BEGIN

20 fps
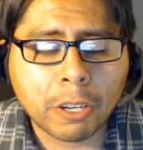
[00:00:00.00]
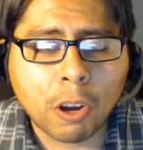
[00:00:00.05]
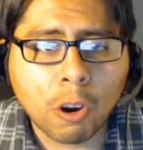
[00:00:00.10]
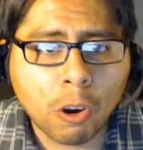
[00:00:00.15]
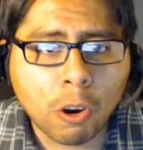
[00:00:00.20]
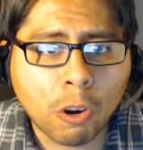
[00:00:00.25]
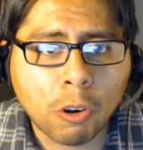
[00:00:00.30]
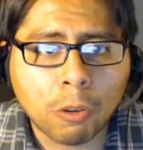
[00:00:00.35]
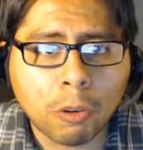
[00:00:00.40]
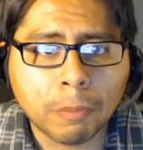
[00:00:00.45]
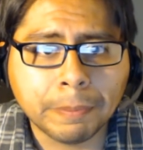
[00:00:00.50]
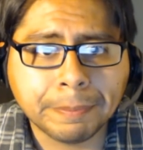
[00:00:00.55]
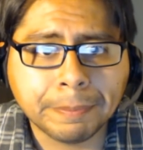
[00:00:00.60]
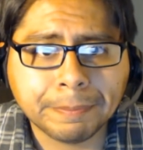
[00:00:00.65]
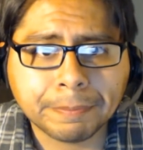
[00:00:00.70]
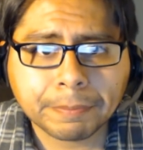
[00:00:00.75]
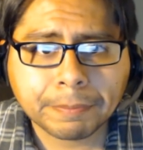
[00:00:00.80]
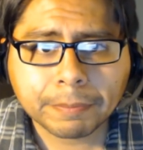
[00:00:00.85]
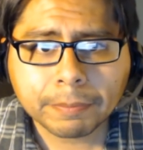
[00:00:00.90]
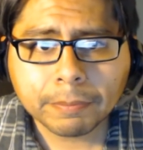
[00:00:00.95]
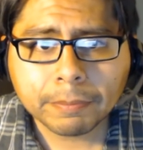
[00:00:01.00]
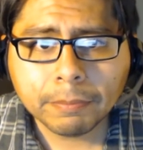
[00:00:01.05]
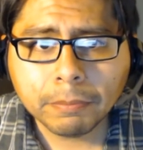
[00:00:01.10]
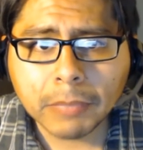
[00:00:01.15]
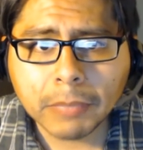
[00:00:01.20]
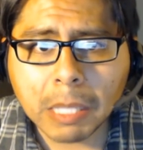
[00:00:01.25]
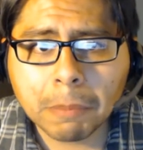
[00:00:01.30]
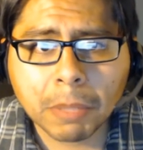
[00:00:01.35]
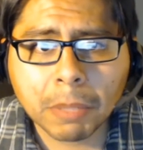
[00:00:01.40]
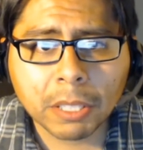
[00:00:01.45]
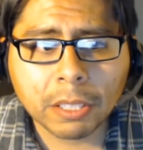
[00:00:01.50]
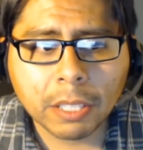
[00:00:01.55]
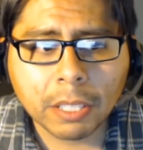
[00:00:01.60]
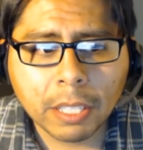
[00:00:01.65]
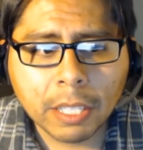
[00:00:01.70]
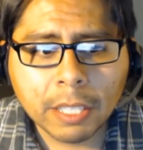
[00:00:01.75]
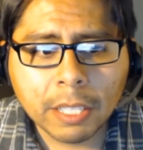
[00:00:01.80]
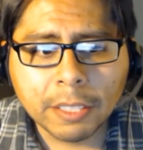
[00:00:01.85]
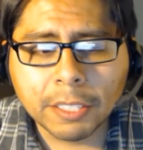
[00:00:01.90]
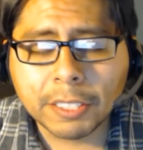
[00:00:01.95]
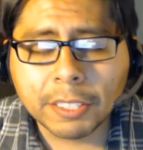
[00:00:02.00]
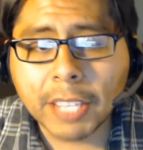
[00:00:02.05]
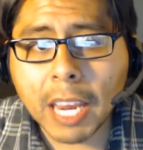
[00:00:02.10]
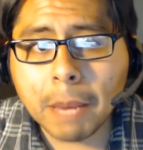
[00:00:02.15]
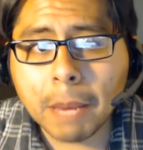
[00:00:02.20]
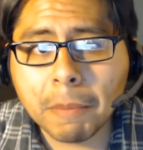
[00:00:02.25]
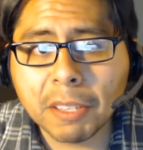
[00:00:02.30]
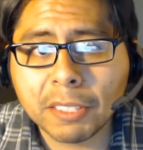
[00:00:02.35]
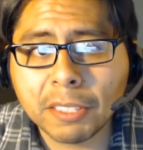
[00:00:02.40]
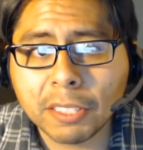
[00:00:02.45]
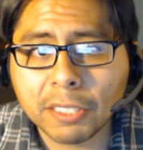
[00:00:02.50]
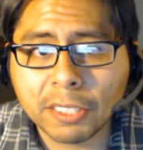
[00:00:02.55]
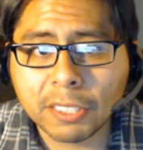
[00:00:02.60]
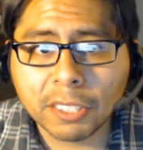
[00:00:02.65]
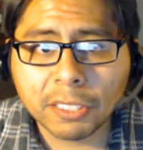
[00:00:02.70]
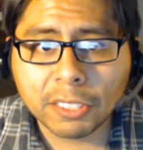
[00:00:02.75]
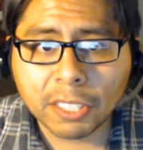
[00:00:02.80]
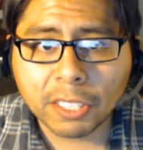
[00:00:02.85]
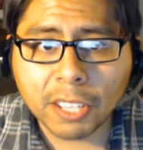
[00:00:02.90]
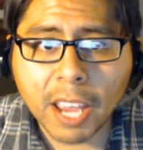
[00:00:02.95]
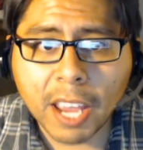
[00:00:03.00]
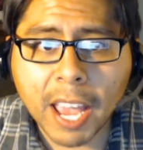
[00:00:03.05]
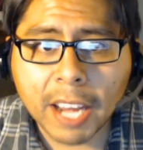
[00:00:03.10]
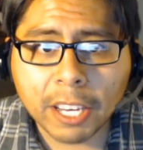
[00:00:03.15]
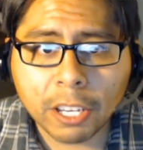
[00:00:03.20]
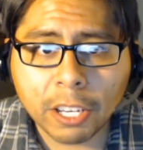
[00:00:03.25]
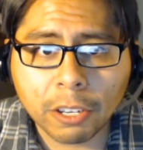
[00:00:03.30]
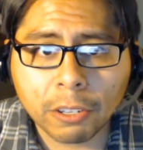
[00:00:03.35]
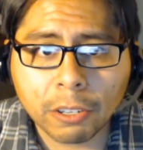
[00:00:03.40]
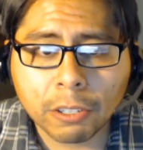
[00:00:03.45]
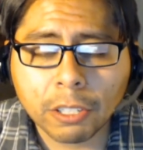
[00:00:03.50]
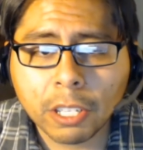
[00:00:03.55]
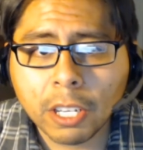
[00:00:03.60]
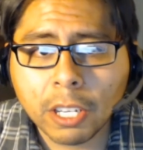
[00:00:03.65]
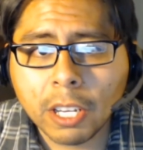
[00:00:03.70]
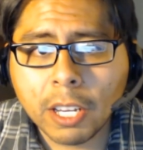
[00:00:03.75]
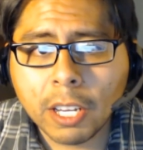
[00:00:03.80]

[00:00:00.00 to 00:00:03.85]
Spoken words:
at home. But this game is in Cincinnati here,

END

• Work order:
Everything in the material goes into the copy exactly, except the images.

• Task solution:
20 fps
[00:00:00.00]
[00:00:00.05]
[00:00:00.10]
[00:00:00.15]
[00:00:00.20]
[00:00:00.25]
[00:00:00.30]
[00:00:00.35]
[00:00:00.40]
[00:00:00.45]
[00:00:00.50]
[00:00:00.55]
[00:00:00.60]
[00:00:00.65]
[00:00:00.70]
[00:00:00.75]
[00:00:00.80]
[00:00:00.85]
[00:00:00.90]
[00:00:00.95]
[00:00:01.00]
[00:00:01.05]
[00:00:01.10]
[00:00:01.15]
[00:00:01.20]
[00:00:01.25]
[00:00:01.30]
[00:00:01.35]
[00:00:01.40]
[00:00:01.45]
[00:00:01.50]
[00:00:01.55]
[00:00:01.60]
[00:00:01.65]
[00:00:01.70]
[00:00:01.75]
[00:00:01.80]
[00:00:01.85]
[00:00:01.90]
[00:00:01.95]
[00:00:02.00]
[00:00:02.05]
[00:00:02.10]
[00:00:02.15]
[00:00:02.20]
[00:00:02.25]
[00:00:02.30]
[00:00:02.35]
[00:00:02.40]
[00:00:02.45]
[00:00:02.50]
[00:00:02.55]
[00:00:02.60]
[00:00:02.65]
[00:00:02.70]
[00:00:02.75]
[00:00:02.80]
[00:00:02.85]
[00:00:02.90]
[00:00:02.95]
[00:00:03.00]
[00:00:03.05]
[00:00:03.10]
[00:00:03.15]
[00:00:03.20]
[00:00:03.25]
[00:00:03.30]
[00:00:03.35]
[00:00:03.40]
[00:00:03.45]
[00:00:03.50]
[00:00:03.55]
[00:00:03.60]
[00:00:03.65]
[00:00:03.70]
[00:00:03.75]
[00:00:03.80]

[00:00:00.00 to 00:00:03.85]
Spoken words:
at home. But this game is in Cincinnati here,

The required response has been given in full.